Kalau mereka yang hidup berkeluarga harus mencari alasan spiritual untuk berbuah dalam kasih dengan mau berkurban demi …. Apalagi para imam yang telah diberi karunia selibat (tidak berkeluarga) harus mempunyai alasan spiritual yang tiada lain karena cintaNya kepada Kristus dan gerejaNya dengan kurban2 hidup. Tepatlah nasihat Paulus untuk berani berkurban bagi umat Filipi: “Hendaklah kamu dalam hidupmu bersama, menaruh pikiran dan perasaan yang terdapat juga dalam Kristus Yesus, yang walaupun dalam rupa Allah, tidak menganggap kesetaraan dengan Allah itu sebagai milik yang harus dipertahankan, melainkan telah mengosongkan diriNya sendiri, dan mengambil rupa seorang hamba, dan menjadi sama dengan manusia. Dan dalam keadaan sebagai manusia, Ia merendahkan diriNya dan taat sampai mati bahkan mati di kayu salib.”

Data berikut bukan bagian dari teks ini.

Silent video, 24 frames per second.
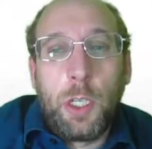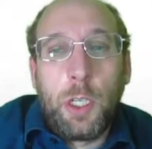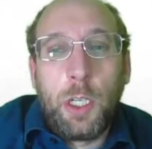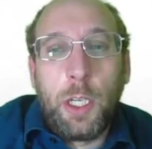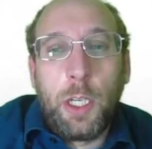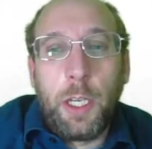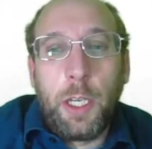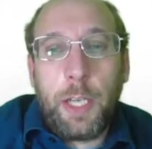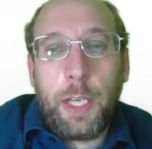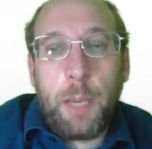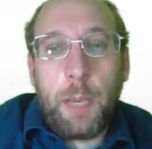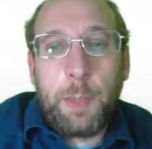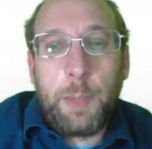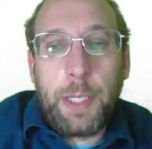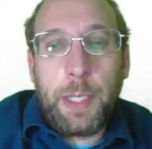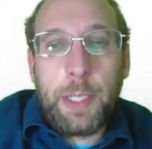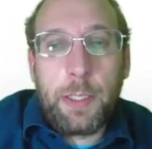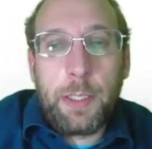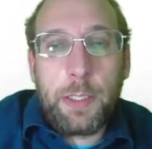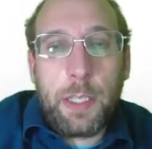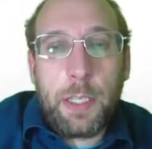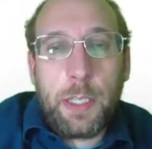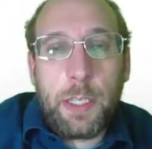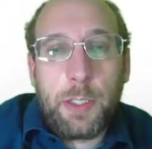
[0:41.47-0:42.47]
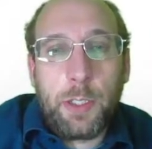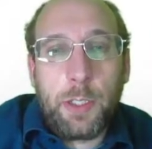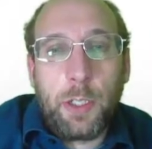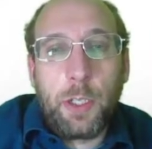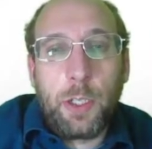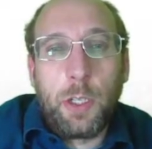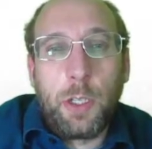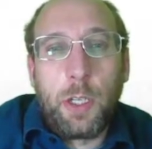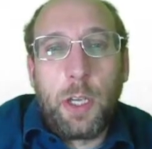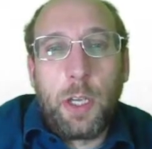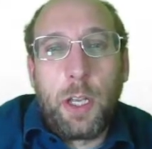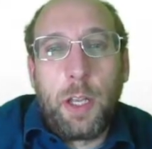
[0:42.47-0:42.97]

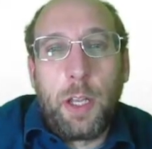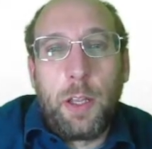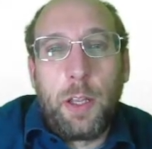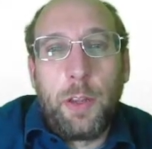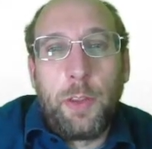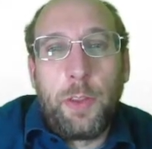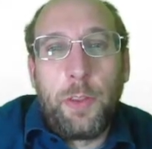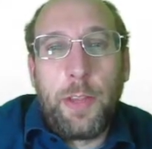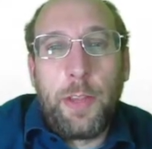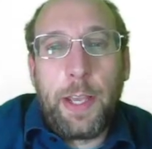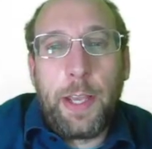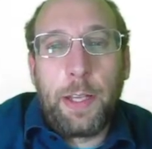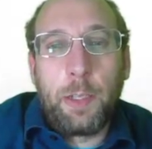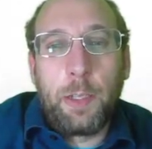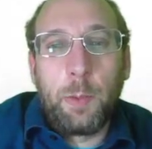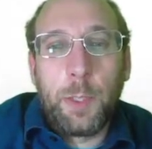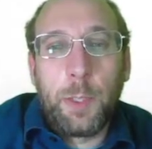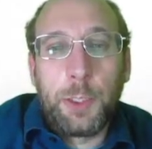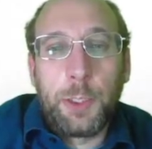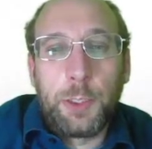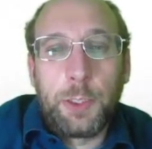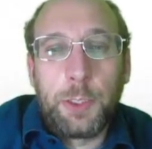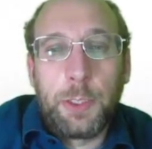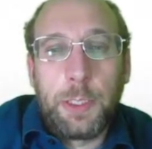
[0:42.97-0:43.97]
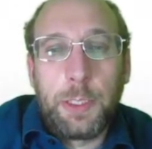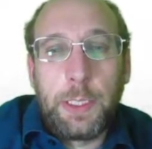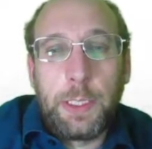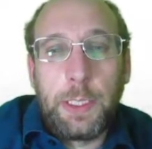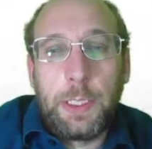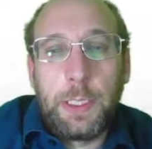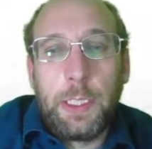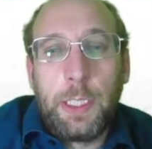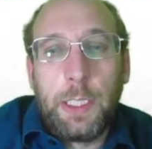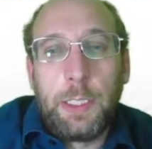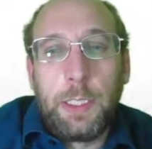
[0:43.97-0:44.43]
that originally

Marilah kita berdoa terutama bagi imam2 baru yang ditahbiskan hari ini untuk bertekun dalam kekuatan salib Tuhan yang mencirikan hidup imamat mereka sebagai pengalaman keselamatan, pengurbanan hidup sebagai perjuangan iman yang operasional, karena begitu seorang imam memutuskan tidak pada pengalaman keselamatan dank urban ini, tamatlah riwayatnya. Amin.